Work-based learning is a component of the Workforce Development Initiative, which places students in internship opportunities with local businesses.
Students take part in internships in their chosen career pathway, Hall said. For example, a student in the engineering pathway would take part in work-based learning at an engineering firm such as Siemens or Hansgrohe, while a student in the health care science pathway could intern at Northside Hospital or Children’s Healthcare of Atlanta.
“Anything you can dream, we’ve got students out in the community doing,” Hall said. “But we have a lot of students. So as our requirements change and what we’re accountable for, our intent is to get as many students as we can connected in the community to what they hope to do as a profession.”
Tworek noted that expanding the work-based learning program helps keep high school dropout rates low.
“One of the reasons we have so many dropouts — and not here in Forsyth, but across the country — is that kids feel so disconnected,” she said. “And so with the Workforce Development Initiative, it’s given kids the opportunity to take what they’re learning in high school and actually apply it.”
Hall said the school district needs more local businesses to provide student internships or help with tasks such as participating in school career fairs or mock interview sessions, as well as offering students “job shadowing” opportunities.
“We want to make [businesses] aware of what we’re doing in terms of career development, specifically at our high schools,” Hall said. “There are a lot of cool things we’re working on.

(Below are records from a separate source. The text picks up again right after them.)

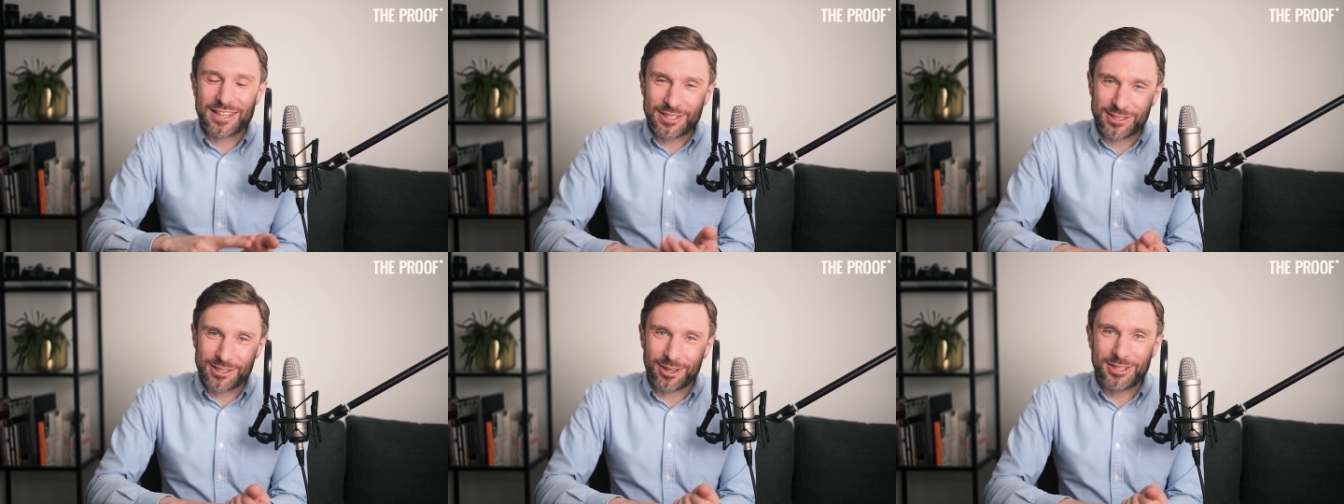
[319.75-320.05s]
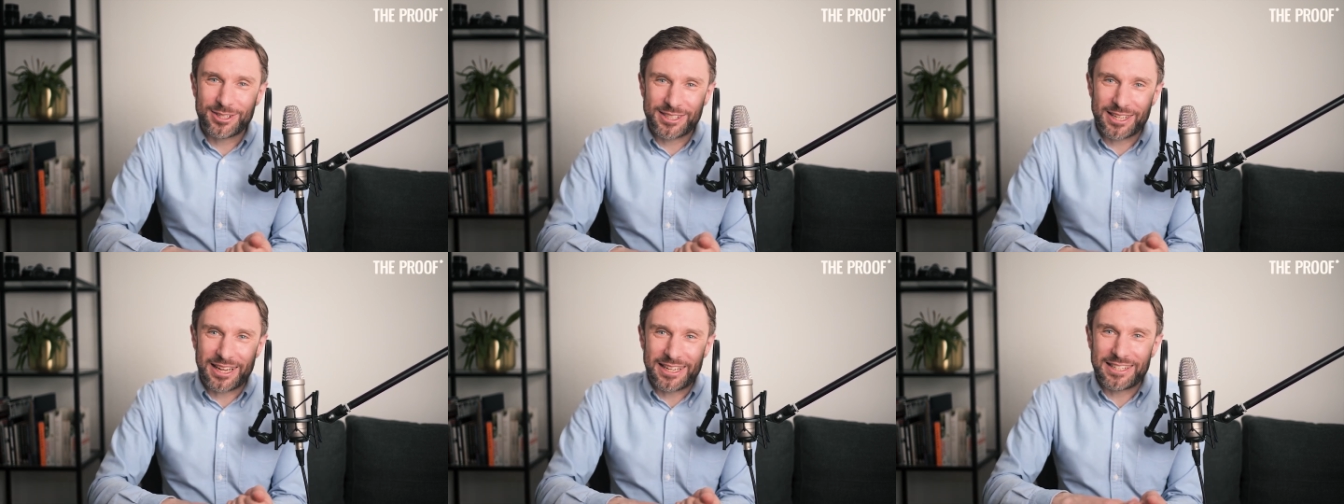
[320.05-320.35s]

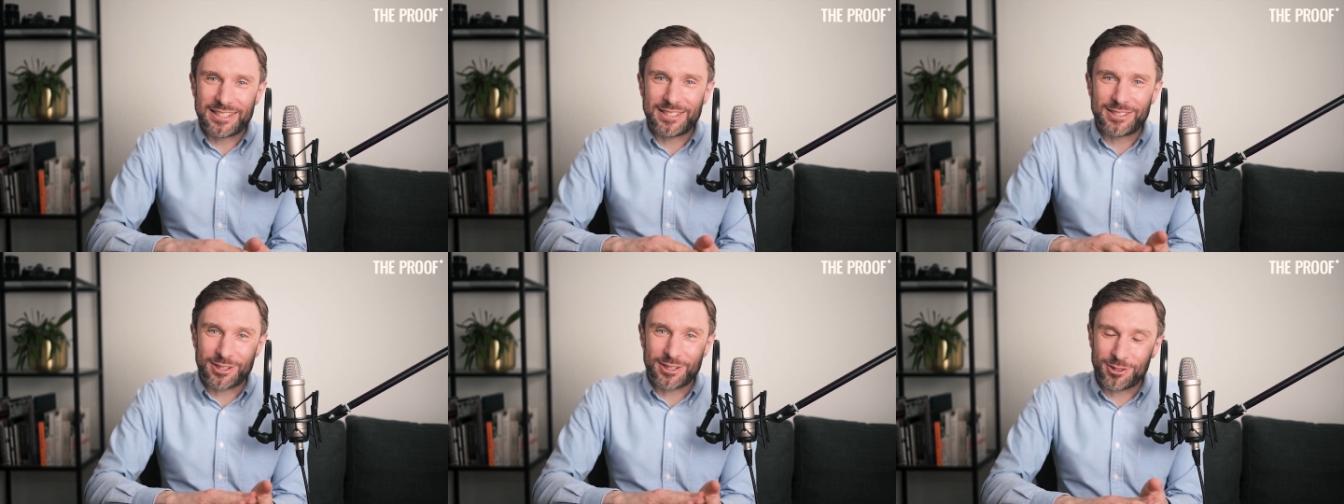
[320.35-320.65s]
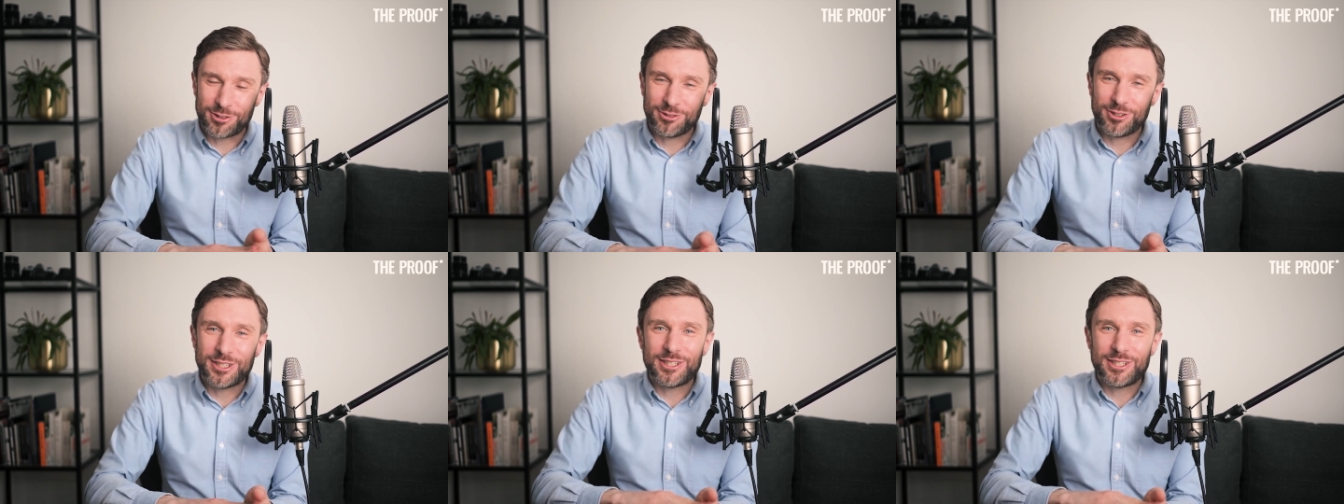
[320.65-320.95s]
associated
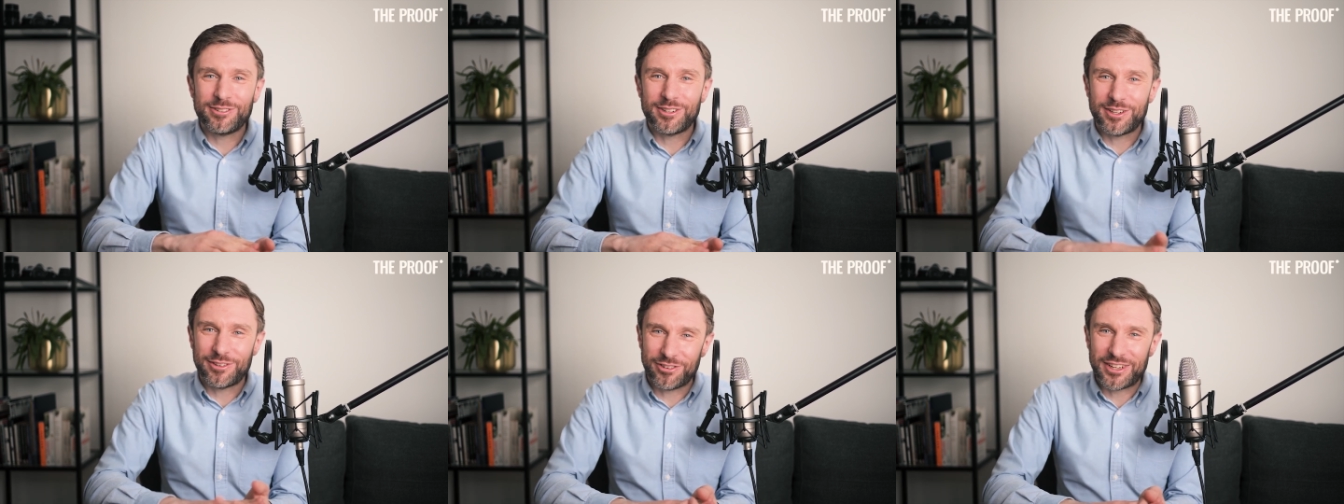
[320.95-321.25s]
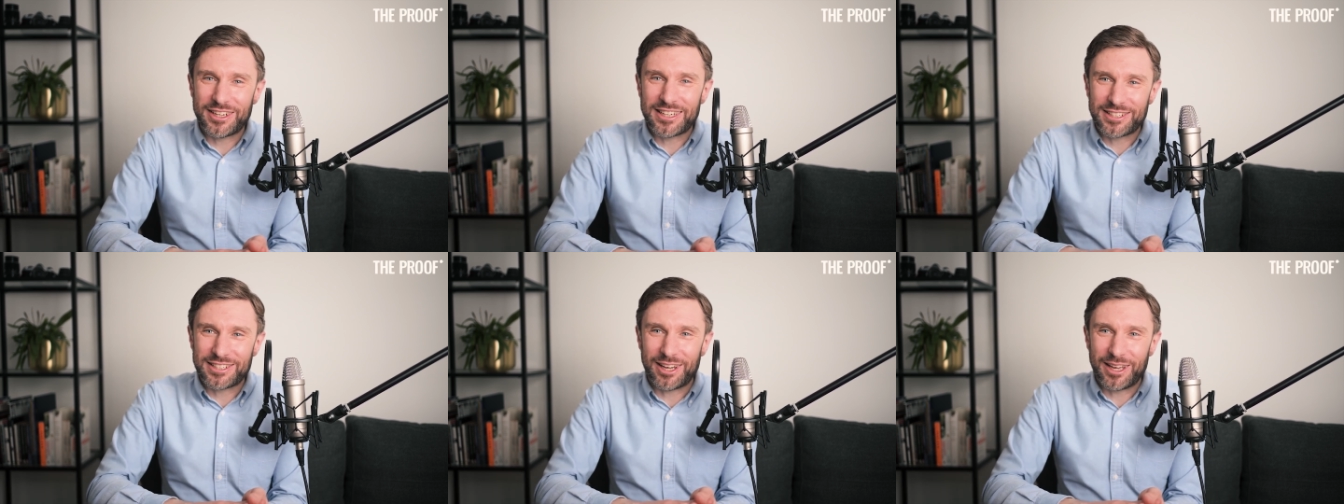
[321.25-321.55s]
secretory
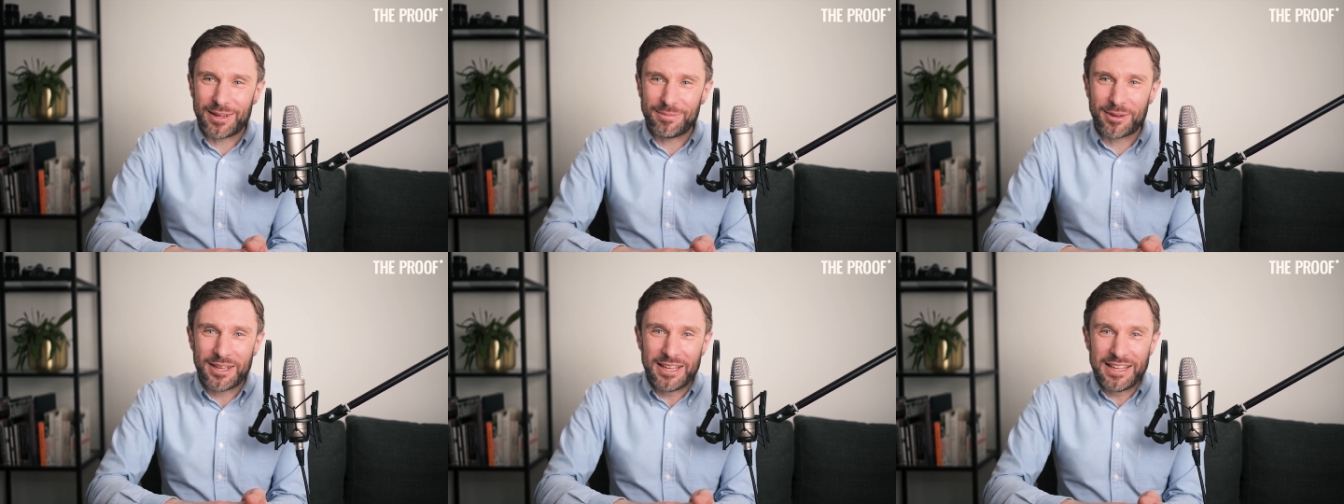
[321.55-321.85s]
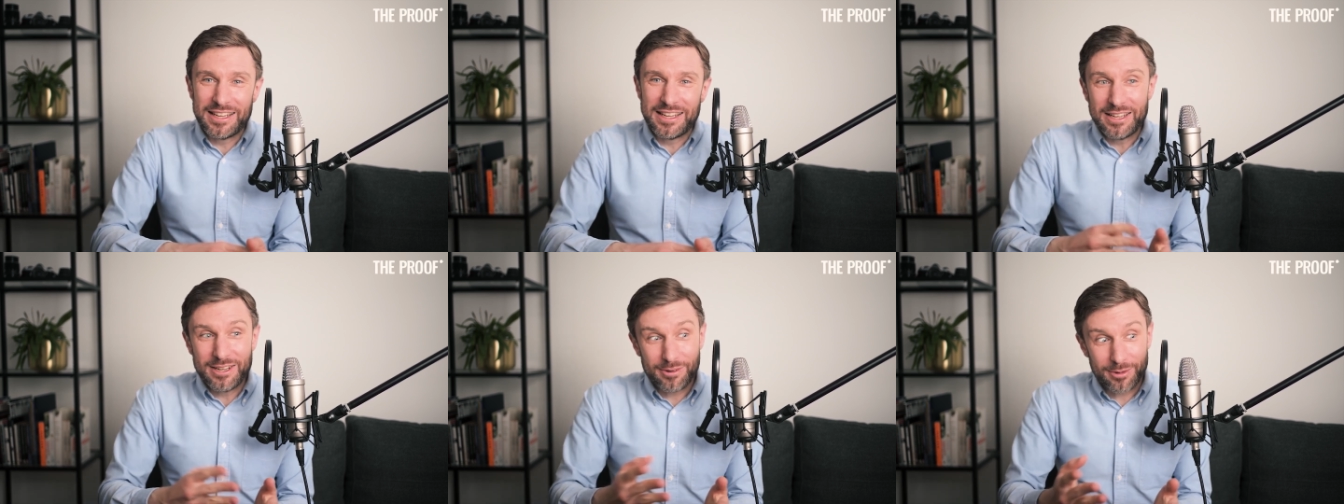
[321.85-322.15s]
phenotype,
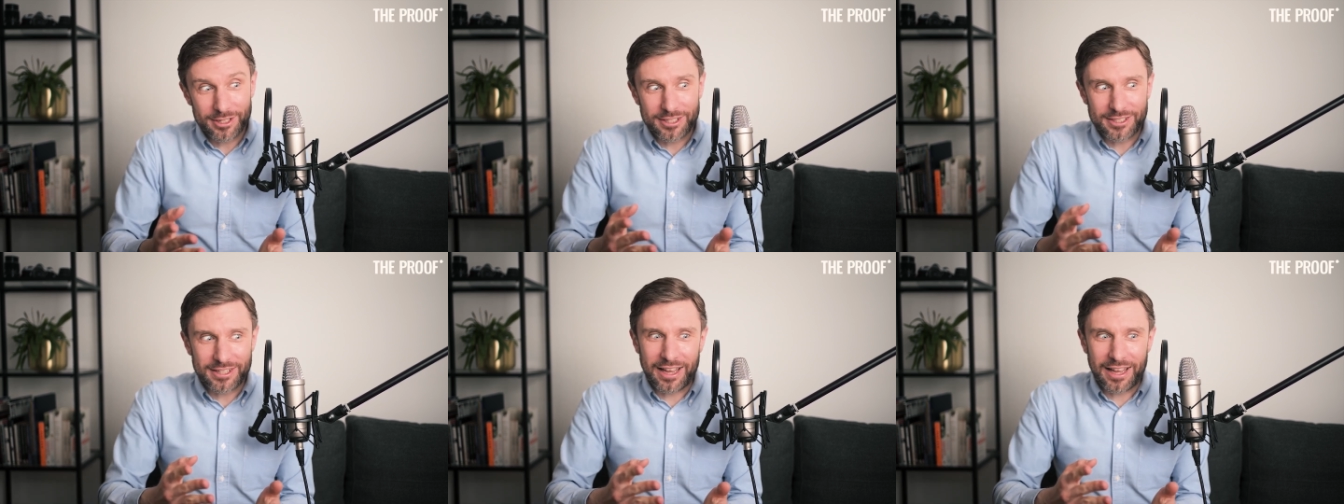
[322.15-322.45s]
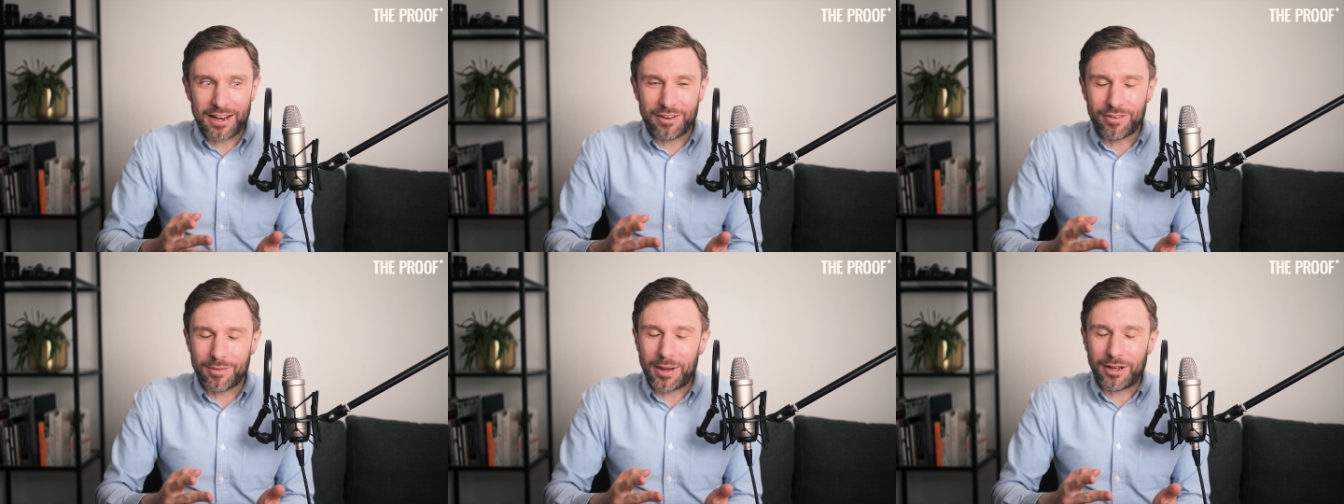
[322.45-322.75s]
which is a
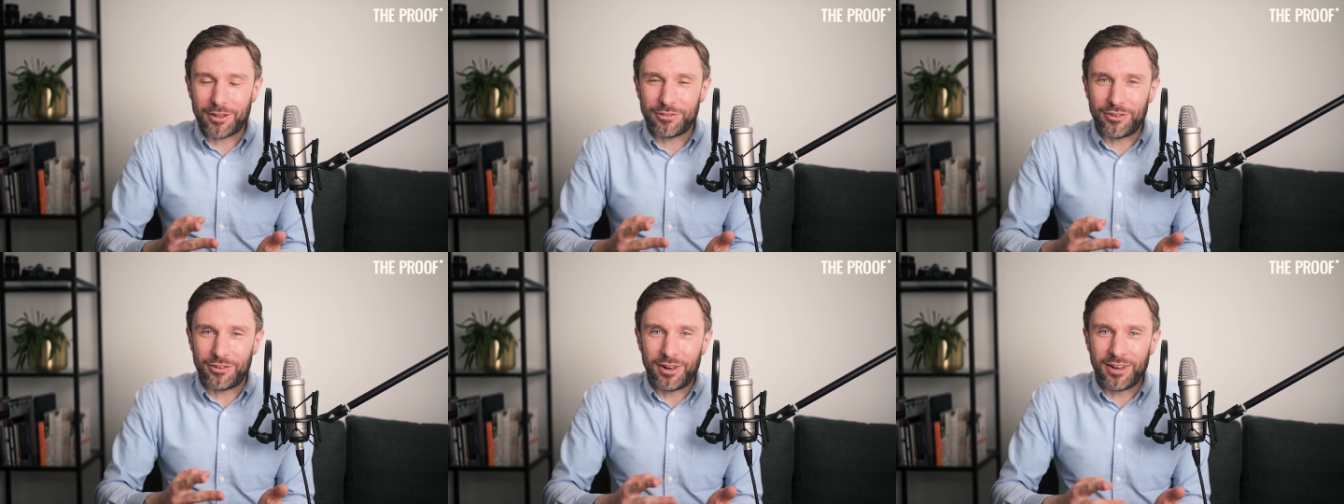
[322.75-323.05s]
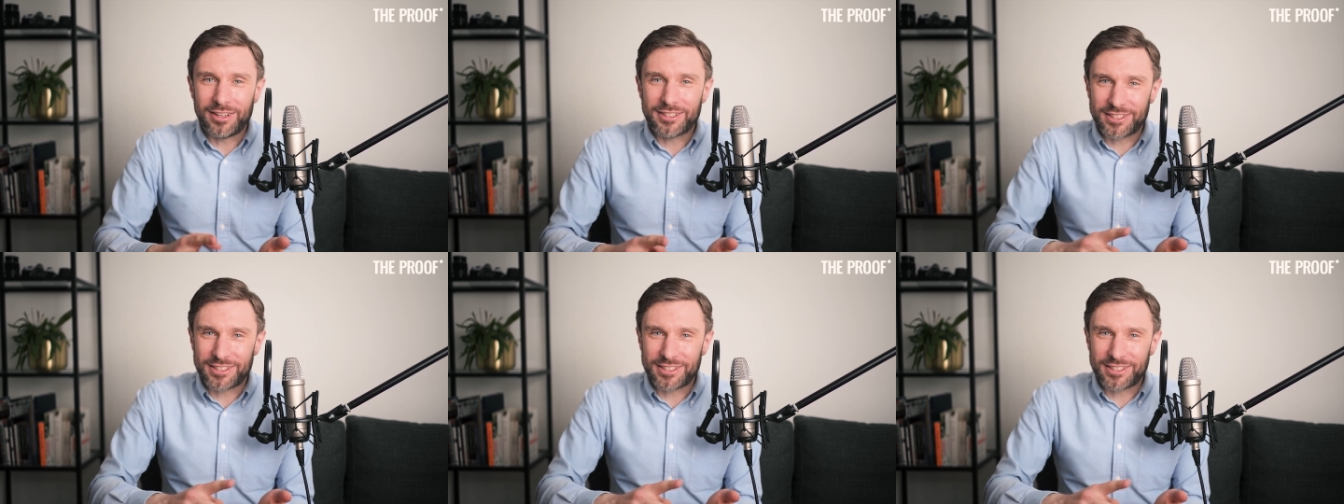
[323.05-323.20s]
hell of a mouthful.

“We’re staying pretty busy, but the main thing … is to strengthen our advisories with local businesses.”
Businesses also benefit from having local high school students from the program.
Andy Kennemore, the fourth generation owner of Kennemore Wholesale Nursery where Berry works, said the relationship is mutually beneficial.
“It gives us all a new perspective and gets young people in here to help get them interested in the business to help further it and pass it on to the next generation,” he said. “A lot of people now don’t care as much about landscaping, they want to do other things. But it’s nice to have some new people out here.”